“It’s wonderful,” said Kate. They had strolled around the east side of the lagoon past the noise of the playground, crossed a bridge made of cement logs and twigs, and paused to watch couples rowing in the connecting waterway below.

  Father O’Rourke nodded and leaned on the railing. “It’s always too easy to see just one side of a place. Bucharest can be a difficult city to love, but it has its attractions.”

  Kate watched a young couple pass below, the young man wrestling with the heavy oars while trying to make it seem easy, his young lady reclining languorously—or what she thought was languorously—in the bow. The rowboat seemed to be the size of one of the QE2’s lifeboats, and appeared to be just about as easy to handle. The couple rowed out of sight around the bend in the channel, the young man sweating and swearing as he leaned on the oars to avoid a paddle-boat coming the other way.

  “The Ceauşescus and the revolution seem very far away, don’t they?” said Kate. “It’s hard to imagine that these people had to live for so many years under one of the planet’s worst dictators.”

  The priest nodded. “Have you seen the new presidential palace and his Victory of Socialism Boulevard?”

  Kate tried to force her tired mind into gear. “I don’t think so,” she said.

  “You should see it before you go,” said Father O’Rourke. His gray eyes seemed absorbed with some inner dialogue.

  “That’s the new section of Bucharest he had built?”
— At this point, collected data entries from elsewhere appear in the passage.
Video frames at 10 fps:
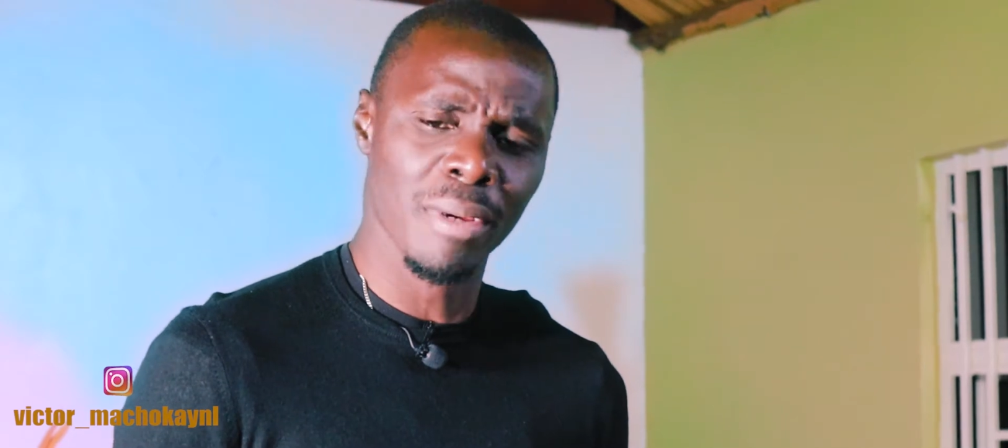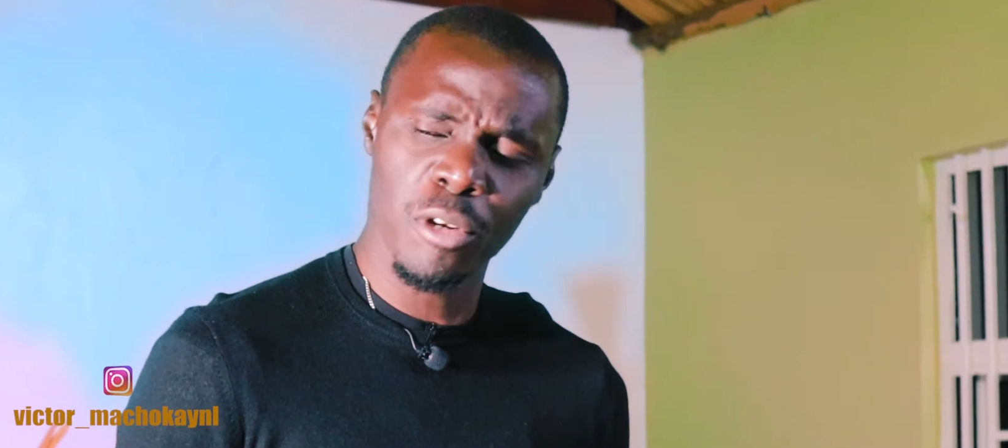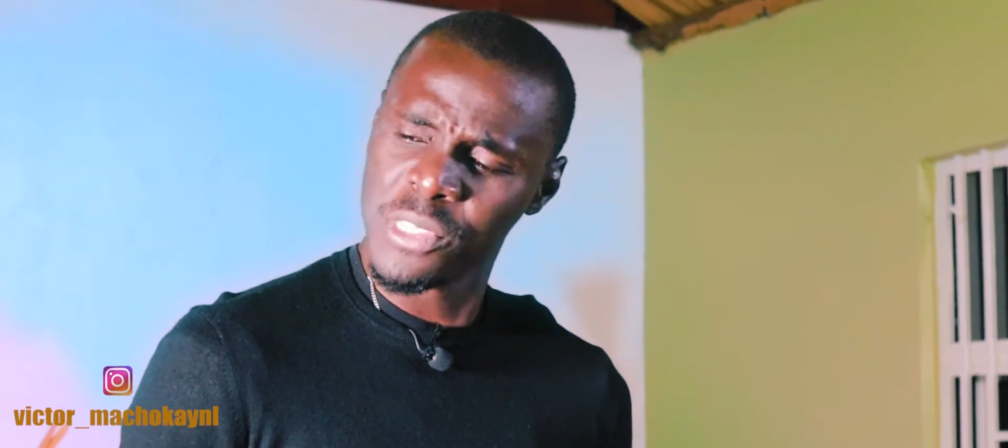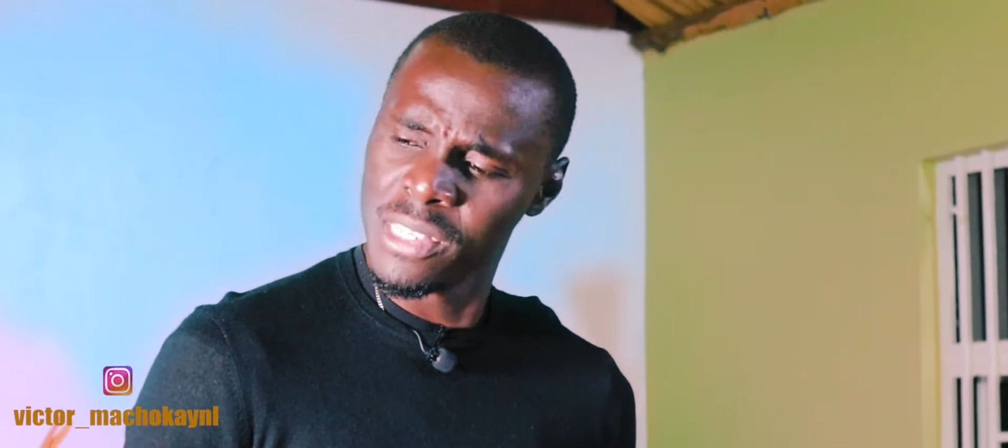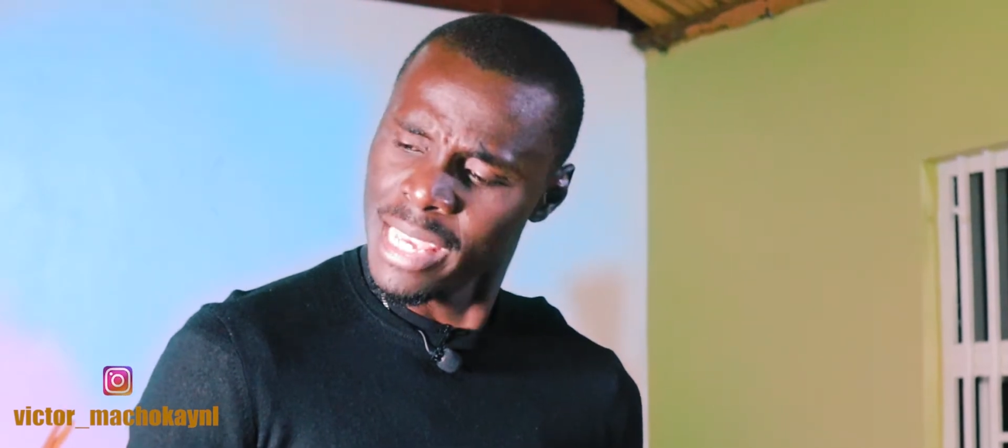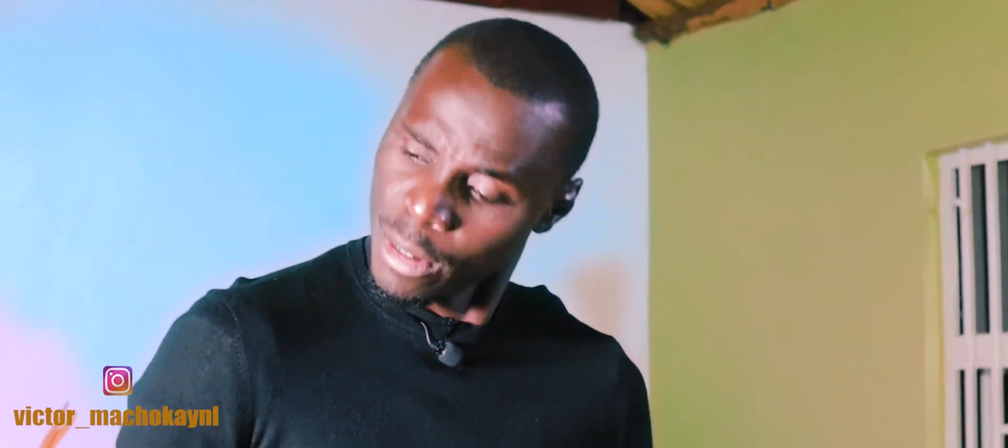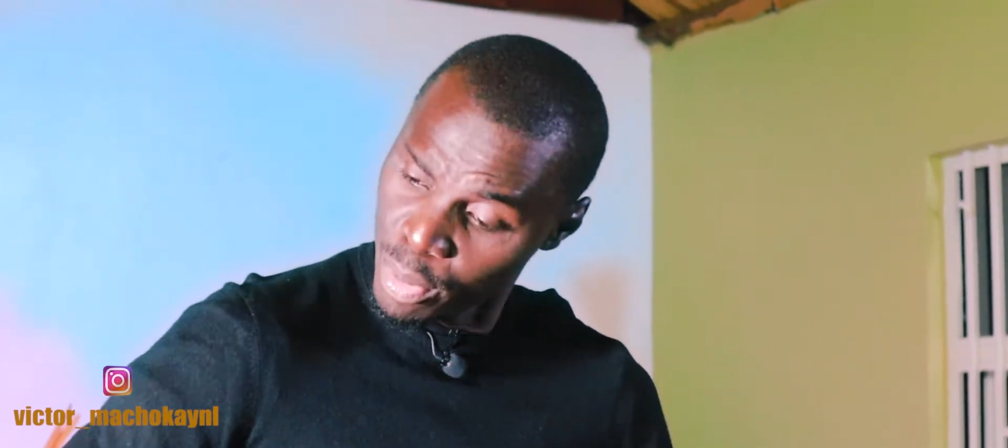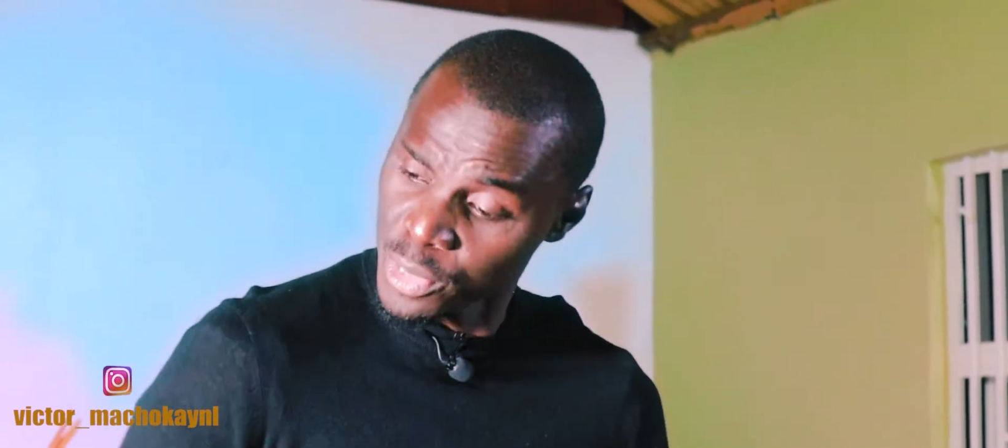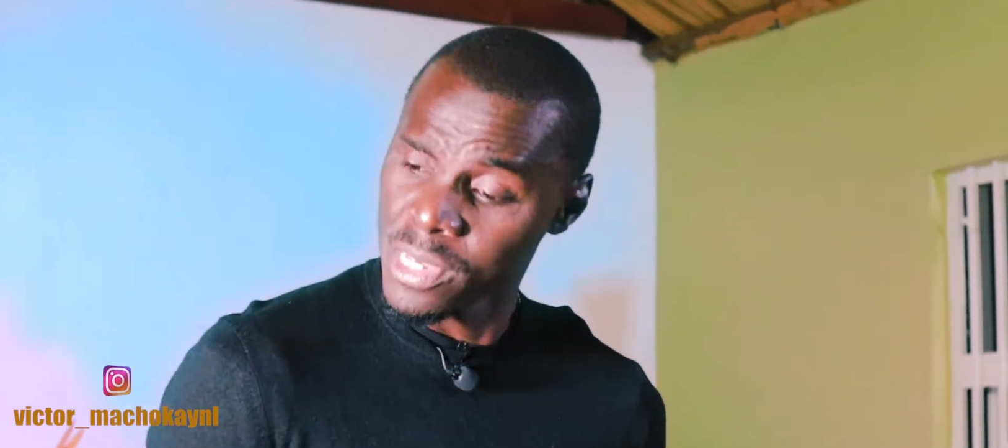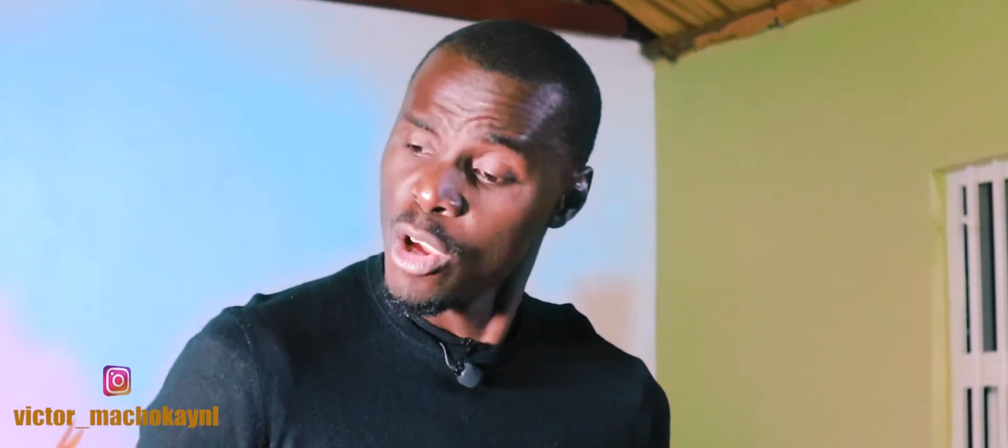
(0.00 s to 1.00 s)
because he's saying,
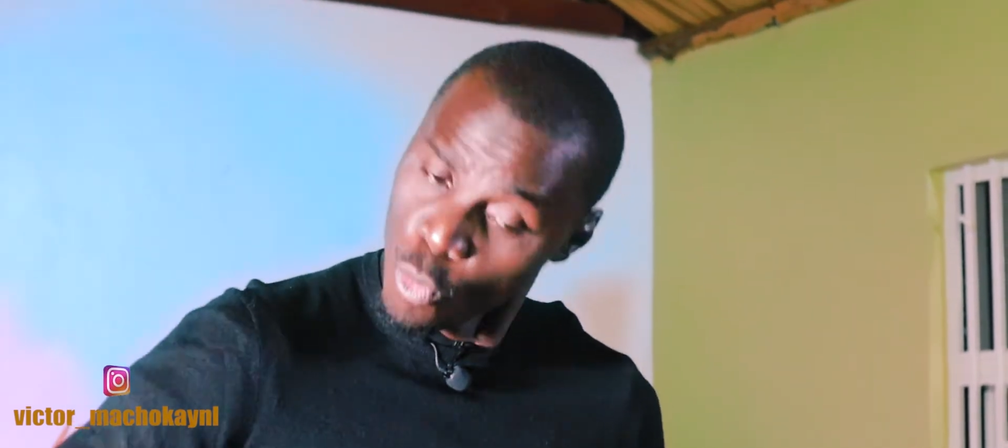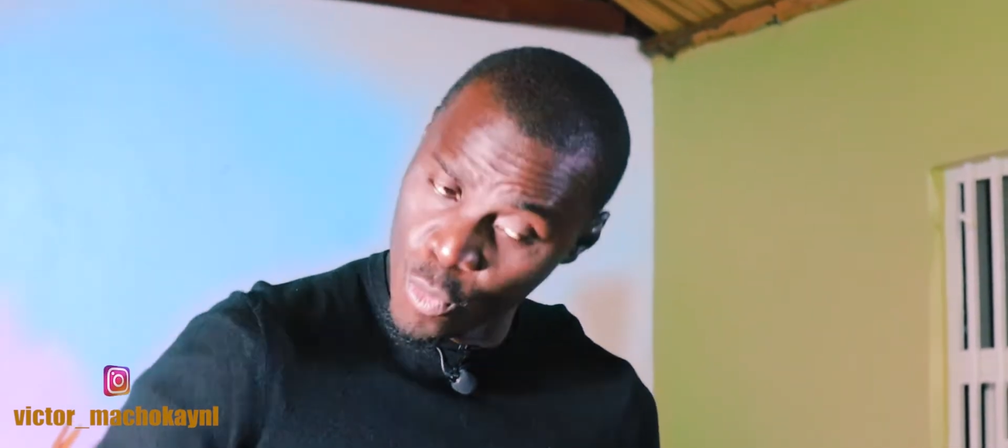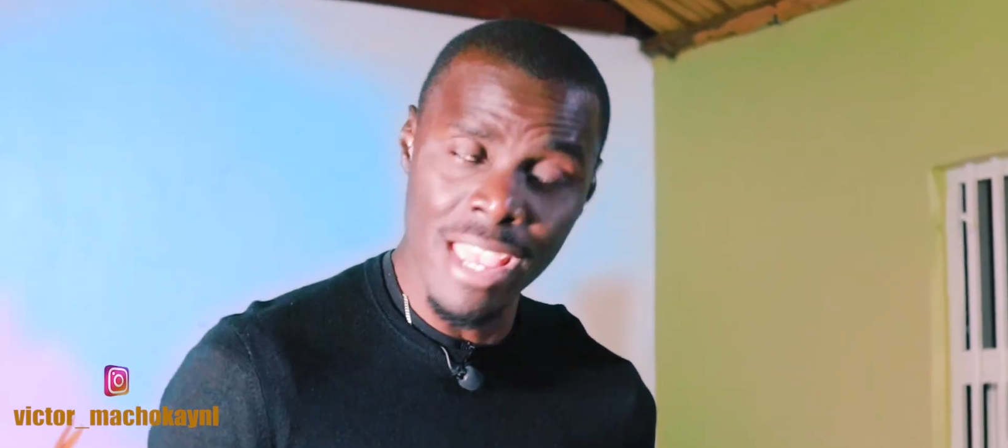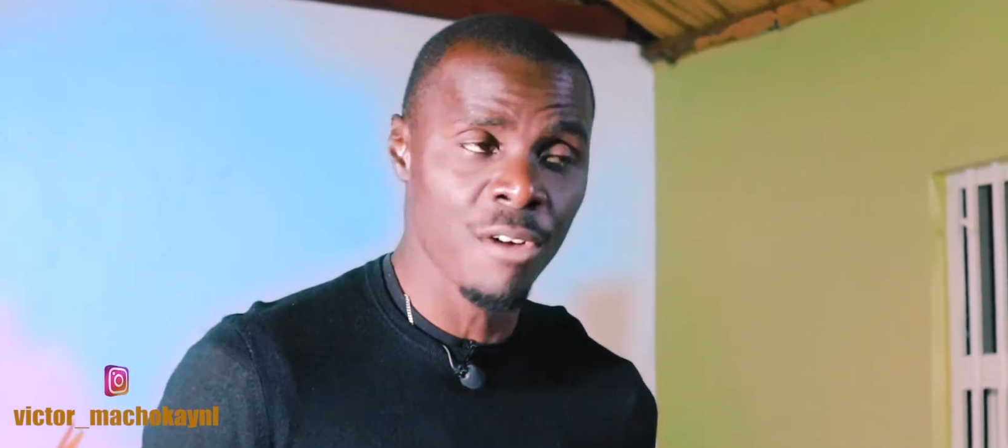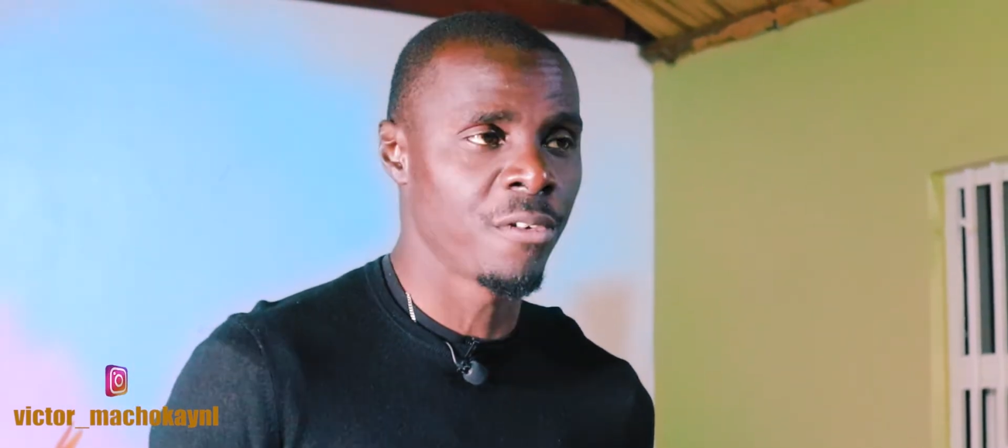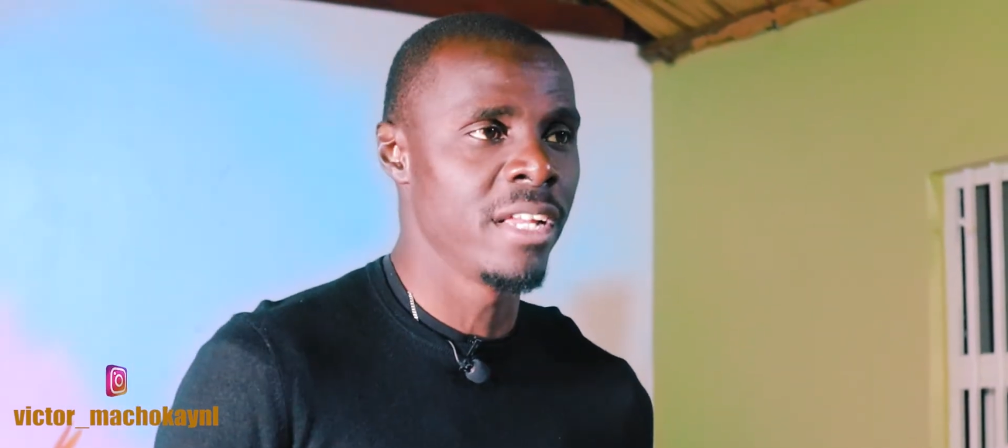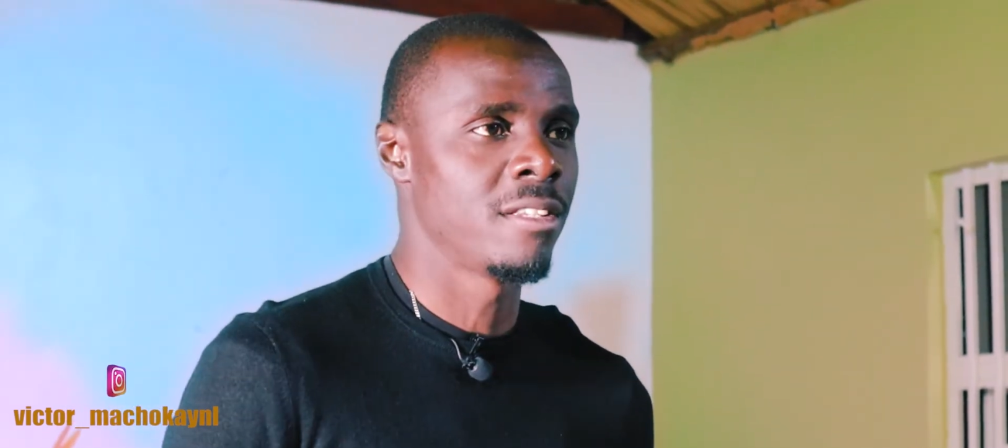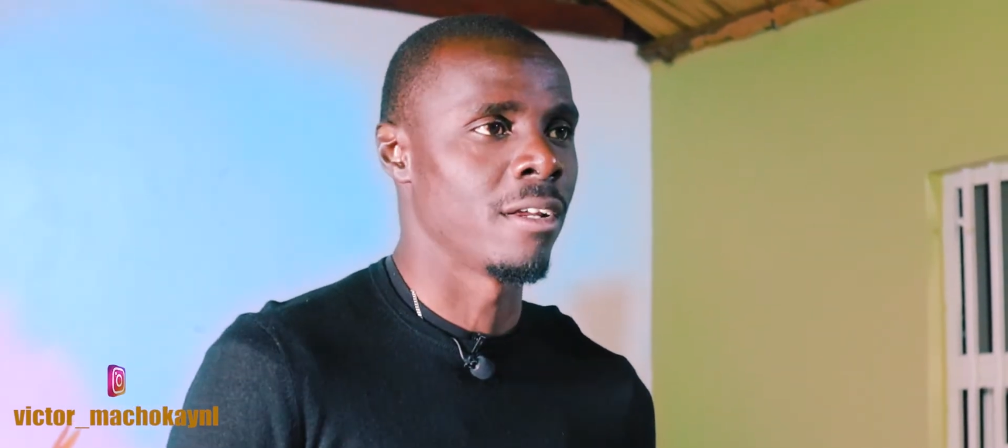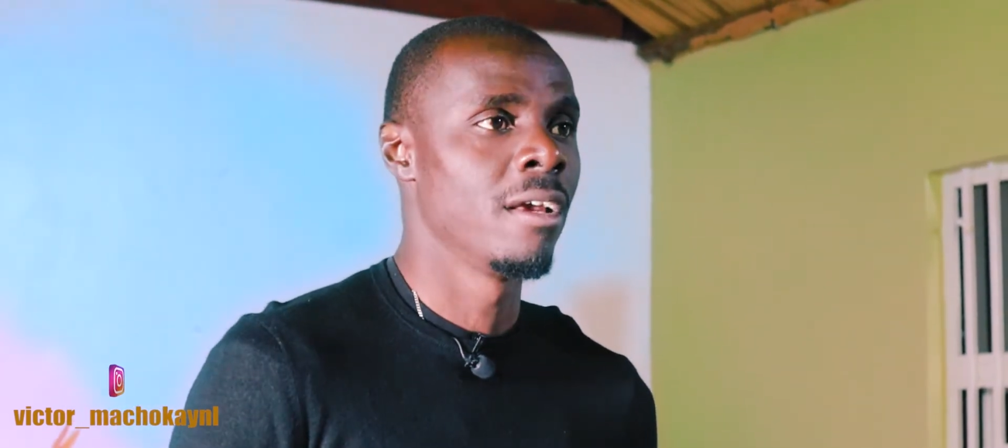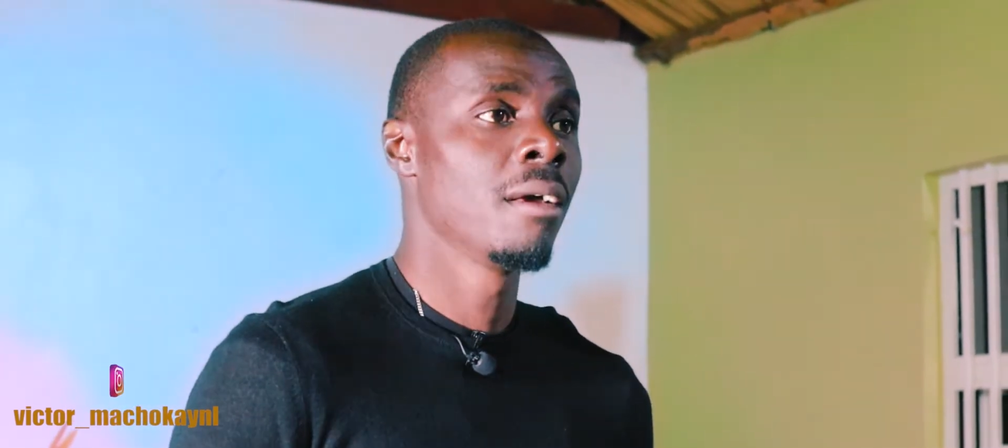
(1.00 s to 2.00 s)
boss, we are
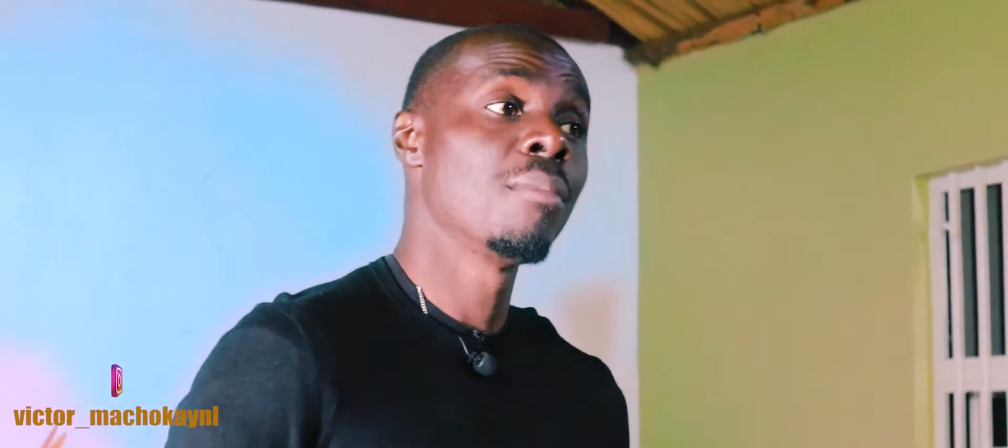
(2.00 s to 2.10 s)
fighting.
  The priest nodded again. “It reminds me of architectural models Albert Speer had made up for Hitler,” he said, his voice very soft. “Berlin the way it was supposed to look after the ultimate triumph of the Third Reich. The presidential palace may be the largest inhabited structure on earth…only it’s not inhabited now. The new regime doesn’t know what the hell to do with it. And the Boulevard is a mass of gleaming white office and apartment complexes—part Third Reich, part Korean Gothic, part Roman Imperial. They march across what used to be the most beautiful section of the city like so many Martian war machines. The old neighborhoods are gone forever…as dead as Ceauşescu.” He rubbed his cheek. “Do you mind if we sit down a moment?”

  Kate walked with him to a bench. The sunset had faded in all but the highest clouds, but the twilight was the slow, warm melting of a late spring evening. A few gas lamps were coming on down the long curve of path. “Your leg’s bothering you,” she said.

  Father O’Rourke smiled. “This leg can’t bother me,” he said, lifting his left pant leg above the athletic sock. He rapped the pink plastic of a prosthesis. “Just to the knee,” he added. “Above that, it can hurt like hell.”

  Kate chewed her lip. “Automobile accident?”

  “In a manner of speaking. Sort of a national auto accident. Vietnam.”

  Kate was surprised. She had still been in high school during the war, and she assumed that the priest was her age or younger. Now she looked carefully at his face above the dark beard, seeing the webwork of laugh lines around the eyes, really seeing the man for the first time, and realized that he was probably a few years older than she, perhaps in his early forties. “I’m sorry about your leg,” she said.

  “Me too,” laughed the priest.

  “Was it a land mine?” Kate had interned with a brilliant doctor who had specialized in VA cases.

  “Not exactly,” said Father O’Rourke. His voice was free of the self-consciousness and hesitance she had heard from some Vietnam veterans. Whatever demons the war and the wound brought him, she thought, he’s free of them now. “I was a tunnel rat,” he said. “Found an NVA down there that was more booby trap than corpse.”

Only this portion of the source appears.